Nuclear Morphometry using a Deep Learning-based Algorithm has Prognostic Relevance for Canine Cutaneous Mast Cell Tumors

Andreas Haghofer,Eda Parlak,Alexander Bartel,Taryn A. Donovan,Charles-Antoine Assenmacher,Pompei Bolfa,Michael J. Dark,Andrea Fuchs-Baumgartinger,Andrea Klang,Kathrin Jäger,Robert Klopfleisch,Sophie Merz,Barbara Richter,F. Yvonne Schulman,Jonathan Ganz,Josef Scharinger,Marc Aubreville,Stephan M. Winkler,Matti Kiupel,Christof A. Bertram

Variation in nuclear size and shape is an important criterion of malignancy for many tumor types; however, categorical estimates by pathologists have poor reproducibility. Measurements of nuclear characteristics (morphometry) can improve reproducibility, but manual methods are time consuming. In this study, we evaluated fully automated morphometry using a deep learning-based algorithm in 96 canine cutaneous mast cell tumors with information on patient survival. Algorithmic morphometry was compared with karyomegaly estimates by 11 pathologists, manual nuclear morphometry of 12 cells by 9 pathologists, and the mitotic count as a benchmark. The prognostic value of automated morphometry was high with an area under the ROC curve regarding the tumor-specific survival of 0.943 (95% CI: 0.889 - 0.996) for the standard deviation (SD) of nuclear area, which was higher than manual morphometry of all pathologists combined (0.868, 95% CI: 0.737 - 0.991) and the mitotic count (0.885, 95% CI: 0.765 - 1.00). At the proposed thresholds, the hazard ratio for algorithmic morphometry (SD of nuclear area $\geq 9.0 \mu m^2$) was 18.3 (95% CI: 5.0 - 67.1), for manual morphometry (SD of nuclear area $\geq 10.9 \mu m^2$) 9.0 (95% CI: 6.0 - 13.4), for karyomegaly estimates 7.6 (95% CI: 5.7 - 10.1), and for the mitotic count 30.5 (95% CI: 7.8 - 118.0). Inter-rater reproducibility for karyomegaly estimates was fair ($\kappa$ = 0.226) with highly variable sensitivity/specificity values for the individual pathologists. Reproducibility for manual morphometry (SD of nuclear area) was good (ICC = 0.654). This study supports the use of algorithmic morphometry as a prognostic test to overcome the limitations of estimates and manual measurements.

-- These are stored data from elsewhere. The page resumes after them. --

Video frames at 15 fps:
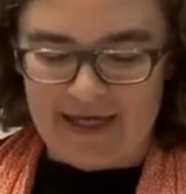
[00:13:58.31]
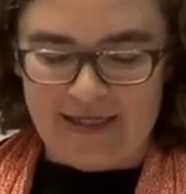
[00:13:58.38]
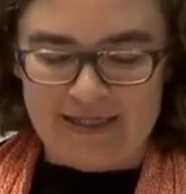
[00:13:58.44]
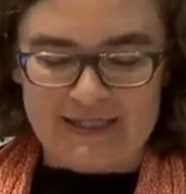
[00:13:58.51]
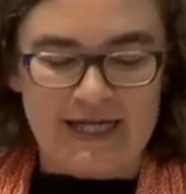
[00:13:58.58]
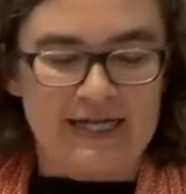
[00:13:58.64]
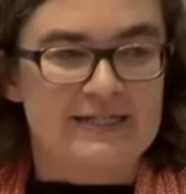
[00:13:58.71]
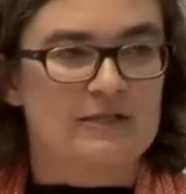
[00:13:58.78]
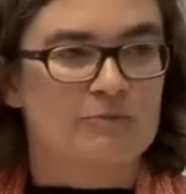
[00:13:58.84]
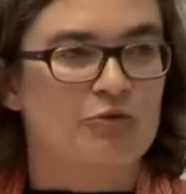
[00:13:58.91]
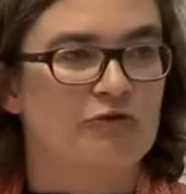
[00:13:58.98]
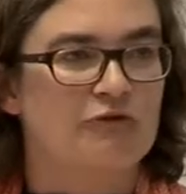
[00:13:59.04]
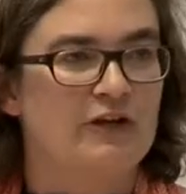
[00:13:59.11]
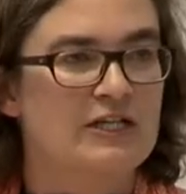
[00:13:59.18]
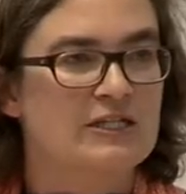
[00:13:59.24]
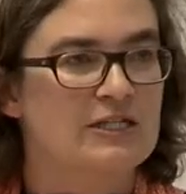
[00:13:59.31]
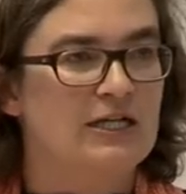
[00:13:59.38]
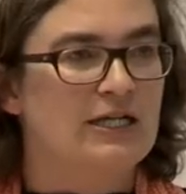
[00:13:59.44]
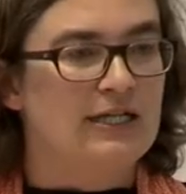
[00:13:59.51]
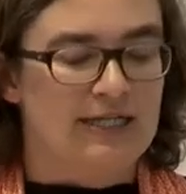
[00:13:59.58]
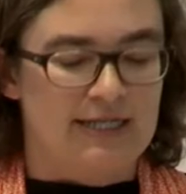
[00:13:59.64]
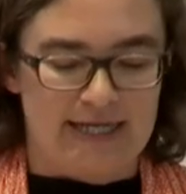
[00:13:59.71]
Lisa is a
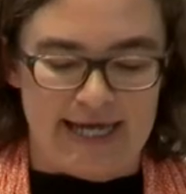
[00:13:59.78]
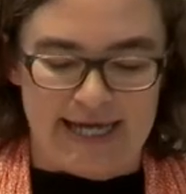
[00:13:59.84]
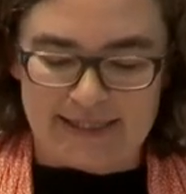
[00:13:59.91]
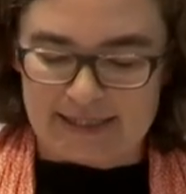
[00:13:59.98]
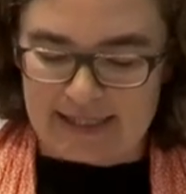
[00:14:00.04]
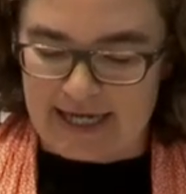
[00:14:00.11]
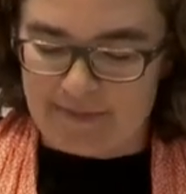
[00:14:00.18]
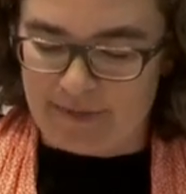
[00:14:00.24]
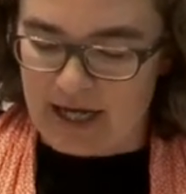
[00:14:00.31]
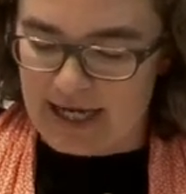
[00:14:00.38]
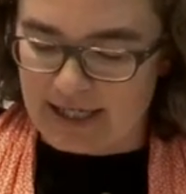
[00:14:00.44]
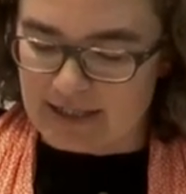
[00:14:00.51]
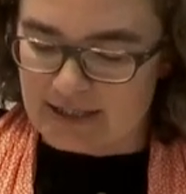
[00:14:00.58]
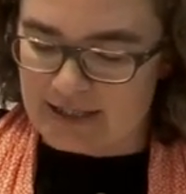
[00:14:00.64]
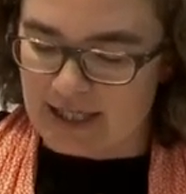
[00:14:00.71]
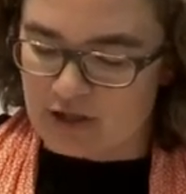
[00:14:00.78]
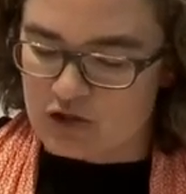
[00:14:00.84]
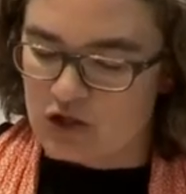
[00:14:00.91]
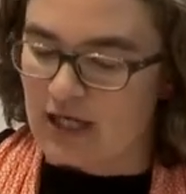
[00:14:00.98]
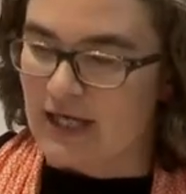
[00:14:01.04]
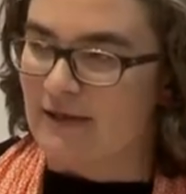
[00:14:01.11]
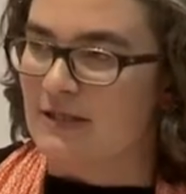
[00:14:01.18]
professor in landscape
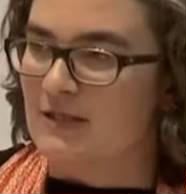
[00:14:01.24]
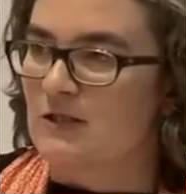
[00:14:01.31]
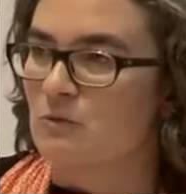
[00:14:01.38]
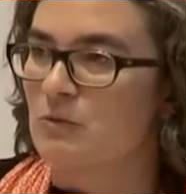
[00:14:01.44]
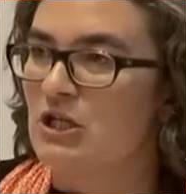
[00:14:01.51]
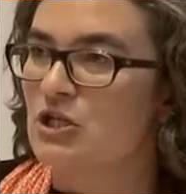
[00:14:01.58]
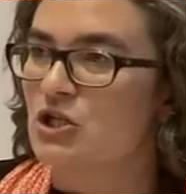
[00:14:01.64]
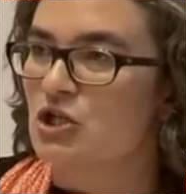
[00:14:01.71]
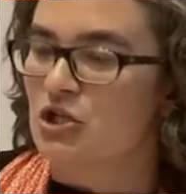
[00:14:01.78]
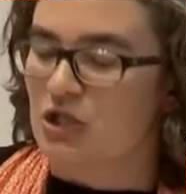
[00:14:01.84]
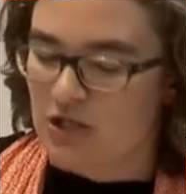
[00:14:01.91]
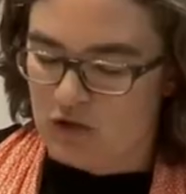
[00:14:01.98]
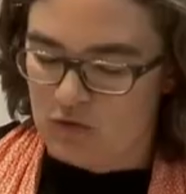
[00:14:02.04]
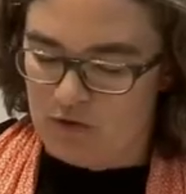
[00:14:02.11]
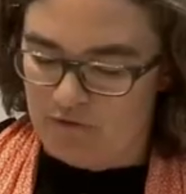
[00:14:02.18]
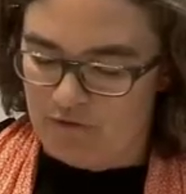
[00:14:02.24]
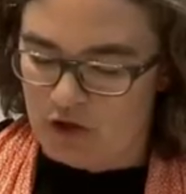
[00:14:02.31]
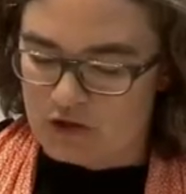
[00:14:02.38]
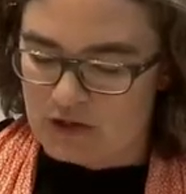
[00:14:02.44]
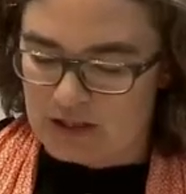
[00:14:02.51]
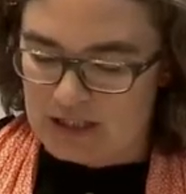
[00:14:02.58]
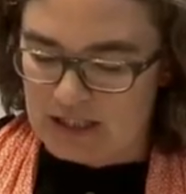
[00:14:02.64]
architecture at the Swedish
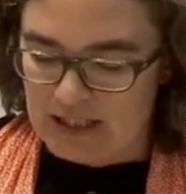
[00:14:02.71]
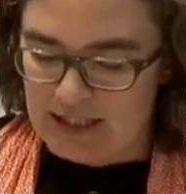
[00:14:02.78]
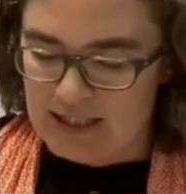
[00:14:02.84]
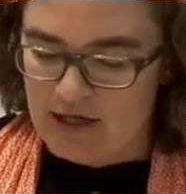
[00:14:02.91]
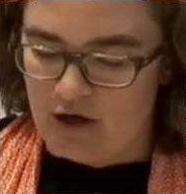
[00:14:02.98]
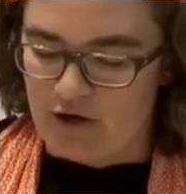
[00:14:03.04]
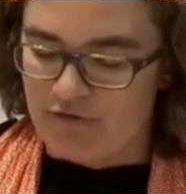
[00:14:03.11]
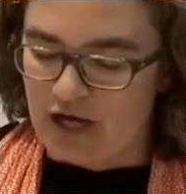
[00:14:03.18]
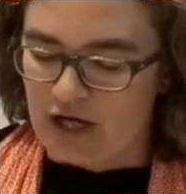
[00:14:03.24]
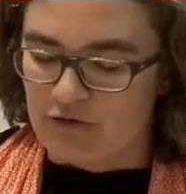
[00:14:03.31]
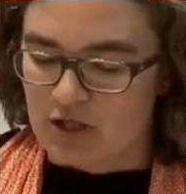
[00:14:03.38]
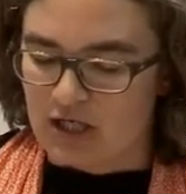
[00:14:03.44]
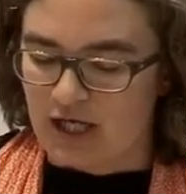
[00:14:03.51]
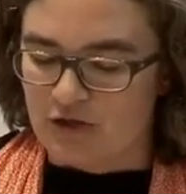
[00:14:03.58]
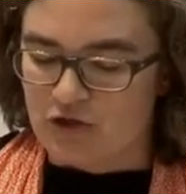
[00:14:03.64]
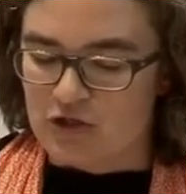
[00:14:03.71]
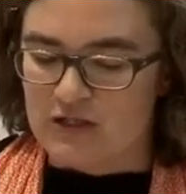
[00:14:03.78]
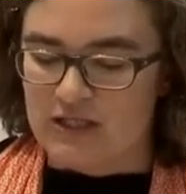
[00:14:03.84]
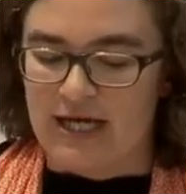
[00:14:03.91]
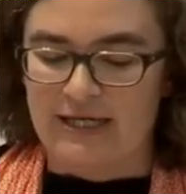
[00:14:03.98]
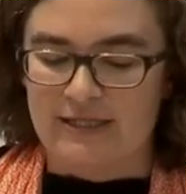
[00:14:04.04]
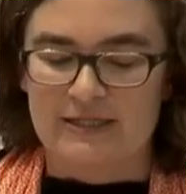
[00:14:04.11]
University of Agriculture
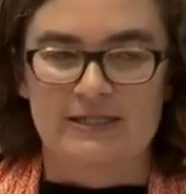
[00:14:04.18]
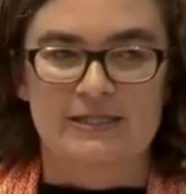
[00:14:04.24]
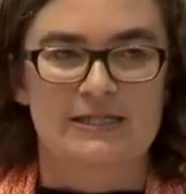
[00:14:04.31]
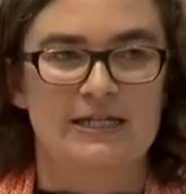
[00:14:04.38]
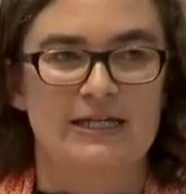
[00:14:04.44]
Sciences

翻译：细胞核大小和形状的变异是多种肿瘤类型恶性的重要评判标准，然而病理学家进行的分类估计可重复性较差。细胞核特征（形态测量）的量化可提升可重复性，但人工方法耗时费力。本研究采用基于深度学习算法的全自动形态测量法，对96例具有患者生存信息的犬皮肤肥大细胞肿瘤进行评估，并将算法形态测量结果与11位病理学家的核大症估计、9位病理学家对12个细胞的细胞核人工形态测量结果及有丝分裂计数基准进行比较。自动形态测量的预后价值较高，其核面积标准差针对肿瘤特异性生存率的ROC曲线下面积为0.943（95%置信区间：0.889-0.996），高于全体病理学家联合人工形态测量结果的0.868（95%置信区间：0.737-0.991）及有丝分裂计数的0.885（95%置信区间：0.765-1.00）。在建议阈值下，算法形态测量（核面积标准差≥9.0 μm²）的风险比为18.3（95%置信区间：5.0-67.1），人工形态测量（核面积标准差≥10.9 μm²）为9.0（95%置信区间：6.0-13.4），核大症估计为7.6（95%置信区间：5.7-10.1），有丝分裂计数为30.5（95%置信区间：7.8-118.0）。核大症估计的评分者间可重复性为一般（κ=0.226），且各病理学家的敏感度/特异度值差异显著。人工形态测量（核面积标准差）的可重复性良好（ICC=0.654）。本研究支持将算法形态测量作为预后检测手段，以克服估计法和人工测量的局限性。